To compare the results with the requirements established by the standard for paving stones Figure 10 presents the average wear track length obtained from the abrasion test, along with the maximum value permitted by the NTC 2017 [30] standard for paving stones.

It was determined that the average abrasion resistance of the paving stones meets the criteria established for all evaluated mixtures. The wear track values show minimal variation, with an increase of just over 1 mm, indicating that both the recycled and natural aggregates used in the paving stone production exhibit similar wear resistance, as observed in Table 1 and Table 2

We determined that the average abrasion resistance of all evaluated paving stone mixtures meets the criteria established by the standard. The wear track values show minimal variation, with an increase of just over 1 mm across the different mixes. This indicates that both the recycled (CDW-A-TS) and natural aggregates used in the paving stone production exhibit similar wear resistance, as previously observed in Table 1 and Table 2. The excellent abrasion resistance performance across all mixtures demonstrates the suitability of CDW-A-TS for applications requiring surface durability, such as pedestrian walkways and light vehicular traffic areas [42]

3.5. Microstructural Analysis Results

SEM analysis revealed that CDW-A-TS particles retain significant amounts of adhered mortar with partially hydrated cement compounds, explaining the enhanced compressive strength through secondary hydration reactions. The ITZ in 30% substitution mixtures showed improved bonding characteristics, with reduced porosity and enhanced mechanical interlocking compared to higher substitution levels. XRD patterns confirmed the presence of unreacted cement phases (C₃S, C₂S) in recycled aggregates, supporting the secondary hydration hypothesis. MIP results demonstrated that while total porosity increased with CDW-A-TS content (correlating with water absorption data), the 30% mixture exhibited optimal pore connectivity, balancing strength development with acceptable permeability. These microstructural findings validate the observed mechanical behaviors and provide scientific basis for the optimal 30% substitution level.

4. Conclusions

The results obtained demonstrate the technical feasibility of reusing construction and demolition waste (CDW) from TransMilenio slabs as a component in the production of concrete paving stones.
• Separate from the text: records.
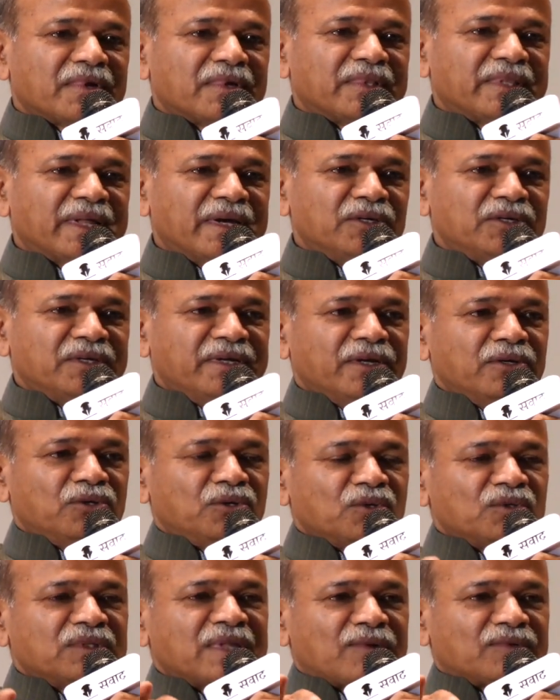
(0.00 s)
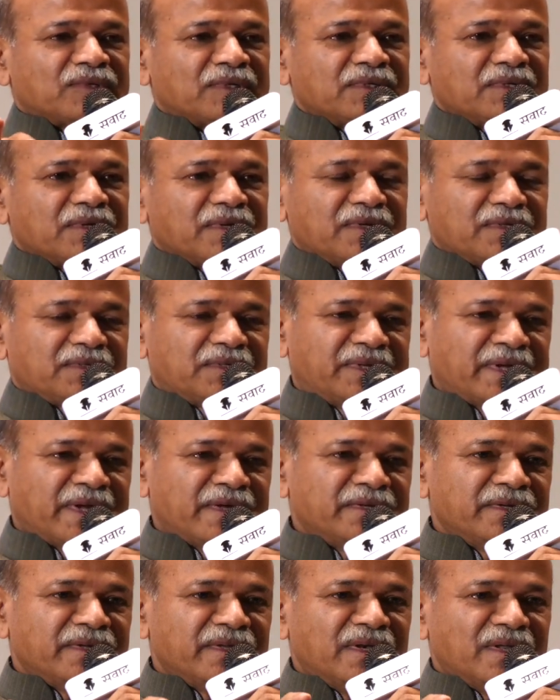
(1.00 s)
Then in
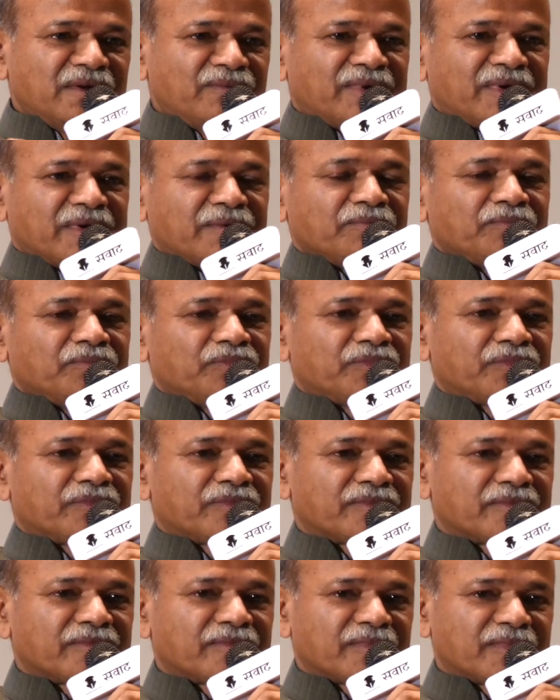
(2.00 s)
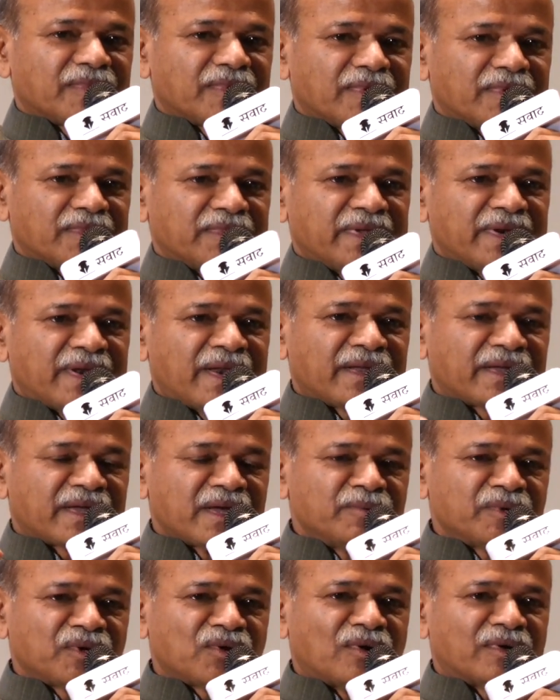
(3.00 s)
2010-11, then I
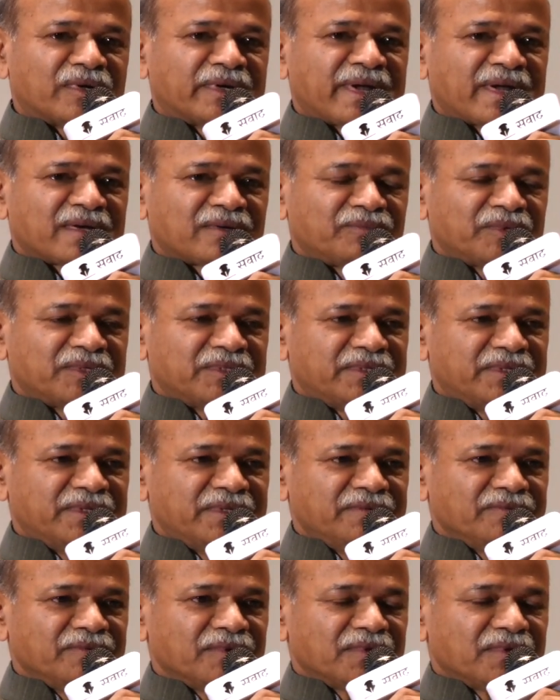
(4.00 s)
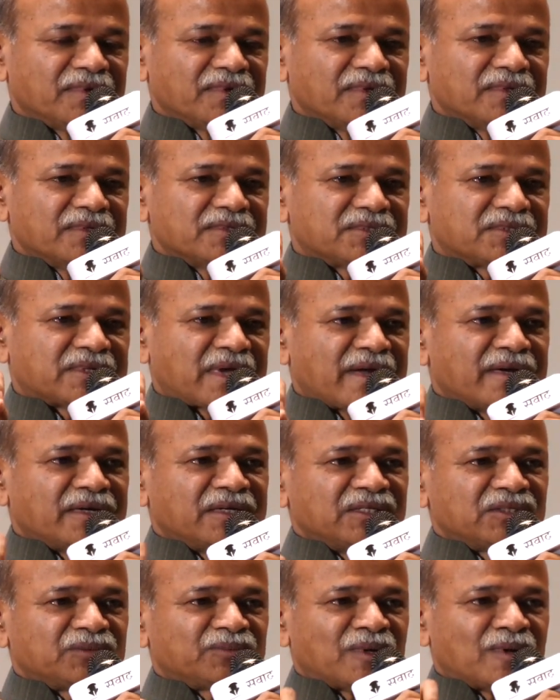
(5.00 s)
came in contact with the
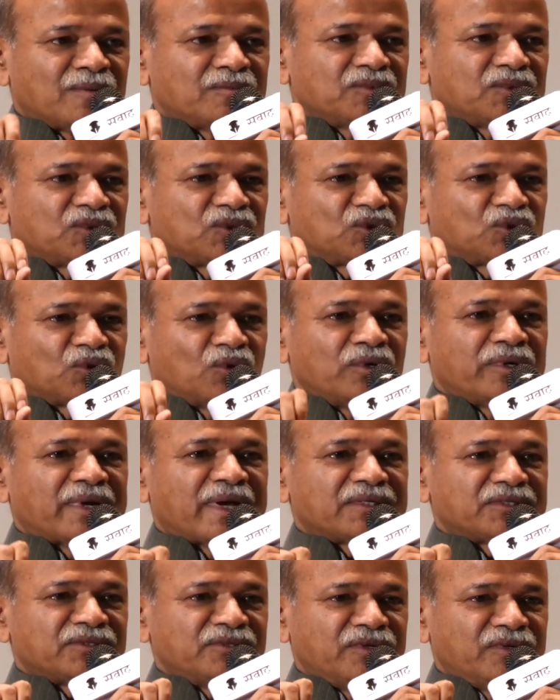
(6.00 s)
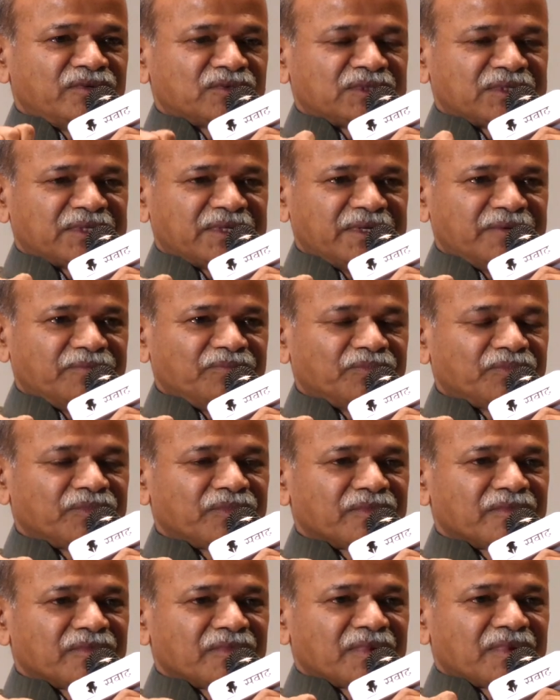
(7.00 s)
scientists from Seoul National University.
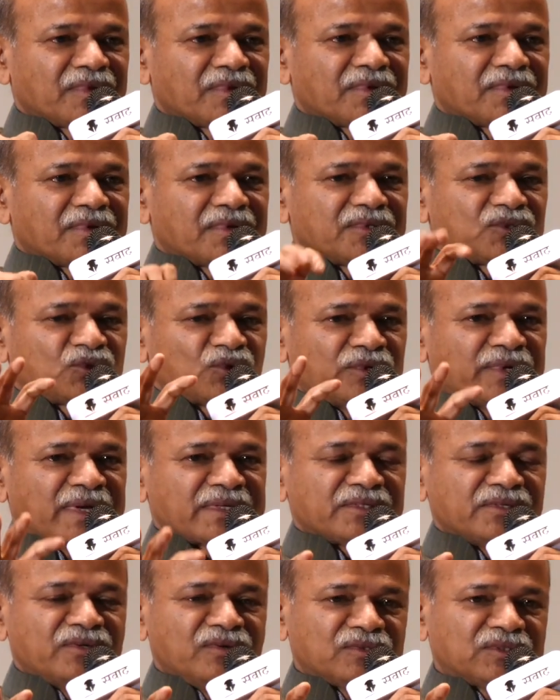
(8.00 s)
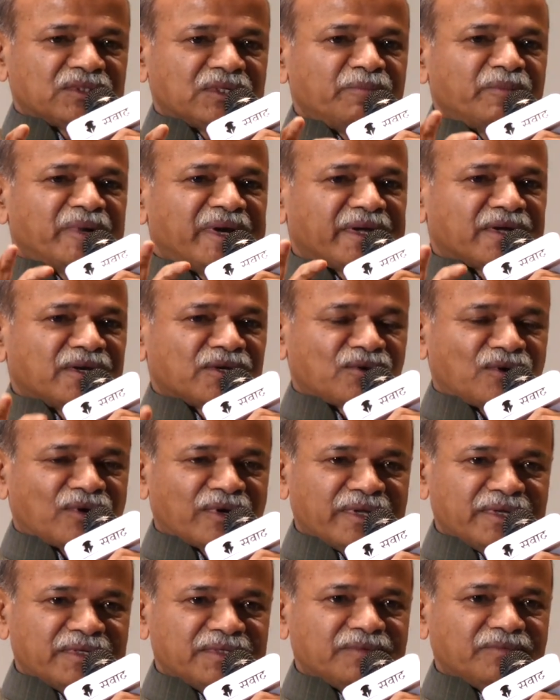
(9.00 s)
Seoul National University Medical
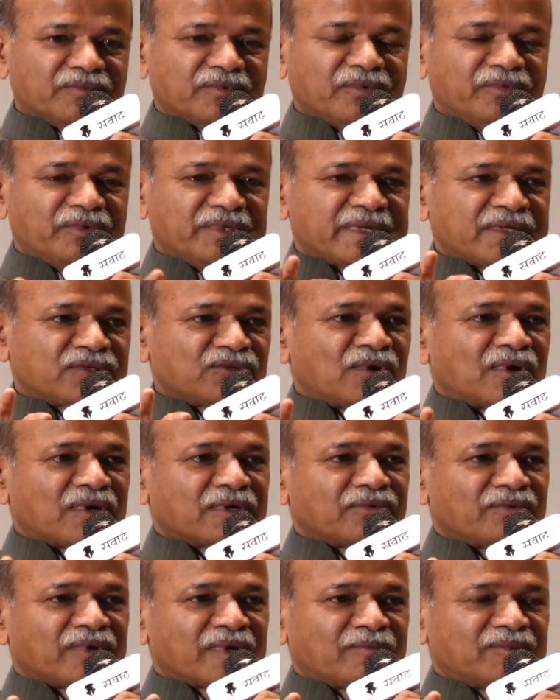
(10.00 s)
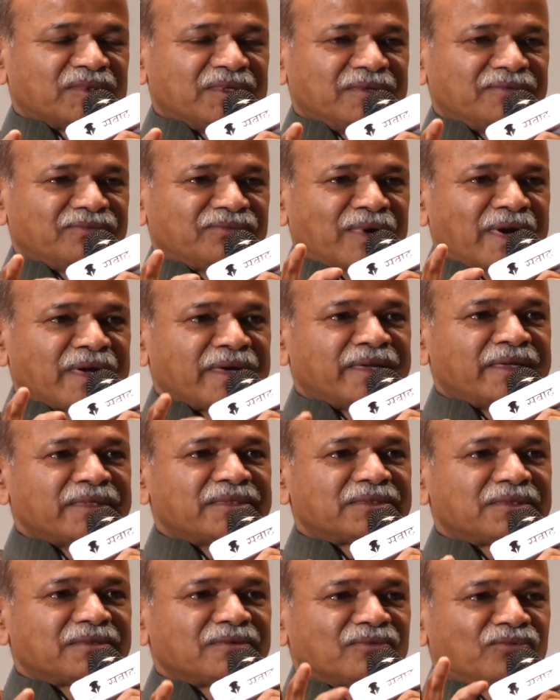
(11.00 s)
College, which has got one of the
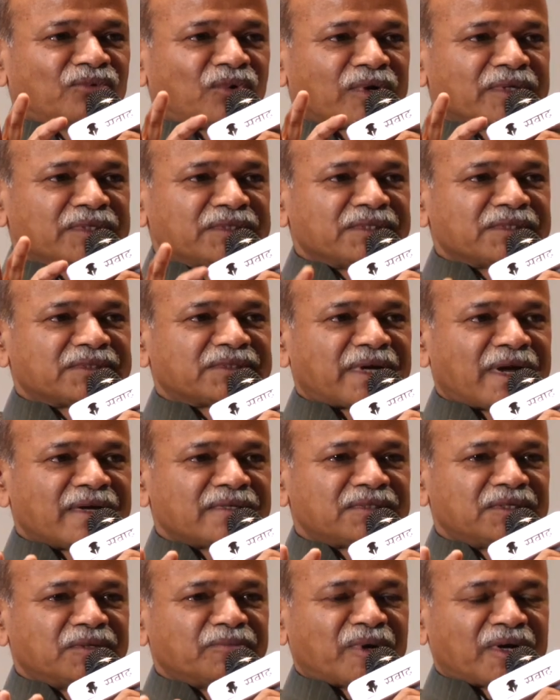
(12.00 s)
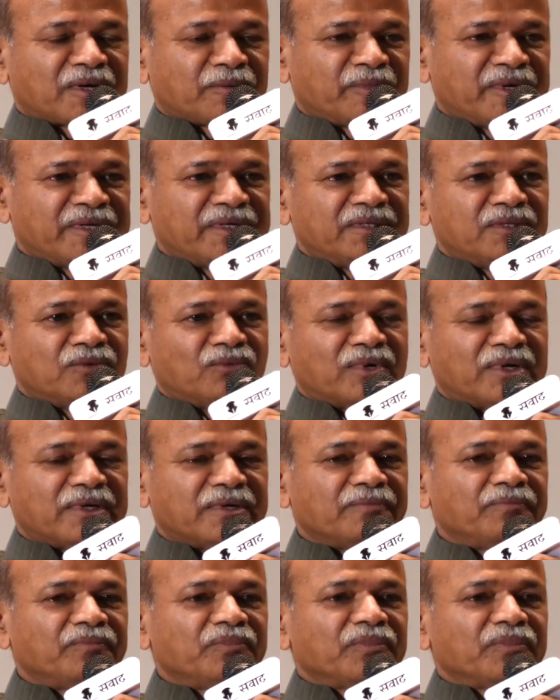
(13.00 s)
finest forensic science department in the world.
The incorporation of recycled aggregates CDW-A-TS positively influenced most of the mechanical parameters evaluated. Significant increases in compressive strength were observed, with improvements ranging from 14.71% to 32.82%, and in flexural strength, with increases from 1.34% to 6.13% compared to the control mix. However, negative effects were also recorded in certain parameters, including an increase in wear track length between 1.49% and 6.16%, as well as an increase in water absorption that varied between 10.66% and 25.24% compared to the control mix.
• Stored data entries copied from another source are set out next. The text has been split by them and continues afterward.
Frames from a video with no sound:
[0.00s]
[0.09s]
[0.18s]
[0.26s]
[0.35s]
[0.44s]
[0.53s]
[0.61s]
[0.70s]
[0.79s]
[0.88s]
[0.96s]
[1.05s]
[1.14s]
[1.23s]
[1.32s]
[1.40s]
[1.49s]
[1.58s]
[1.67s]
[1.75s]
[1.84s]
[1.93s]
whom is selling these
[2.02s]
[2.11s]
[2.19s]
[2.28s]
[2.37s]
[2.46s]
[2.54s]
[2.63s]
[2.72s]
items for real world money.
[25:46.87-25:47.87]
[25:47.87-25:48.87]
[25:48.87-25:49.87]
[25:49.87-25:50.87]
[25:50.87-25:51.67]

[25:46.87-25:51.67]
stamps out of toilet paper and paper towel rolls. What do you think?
The mixture with 30% CDW-A-TS exhibited the best overall average performance across mechanical parameters (compressive strength, flexural strength, and abrasion resistance) and showed outstanding behavior in hydraulic parameters (water absorption). This mixture provides an optimal balance between improved mechanical properties and a lower increase in water absorption compared to mixtures containing higher percentages of CDW-A-TS.

The compliance evaluation with the NTC 2017 standard [30] revealed that all evaluated mixtures meet the requirements for flexural strength (≥5.0 MPa) and abrasion resistance (≤23 mm track length). However, mixtures with 50% and 100% substitution exceeded the maximum water absorption limit established at 7%, with values of 7.45% and 7.99%, respectively.

The incorporation of 30% CDW-A-TS in paving stone production represents an effective strategy for the valorization of demolition waste, contributing significantly to circular economy objectives in the construction sector. This substitution could potentially reduce the demand for natural aggregates by approximately 30% in paving stone production, contributing to resource conservation efforts in the construction industry [43].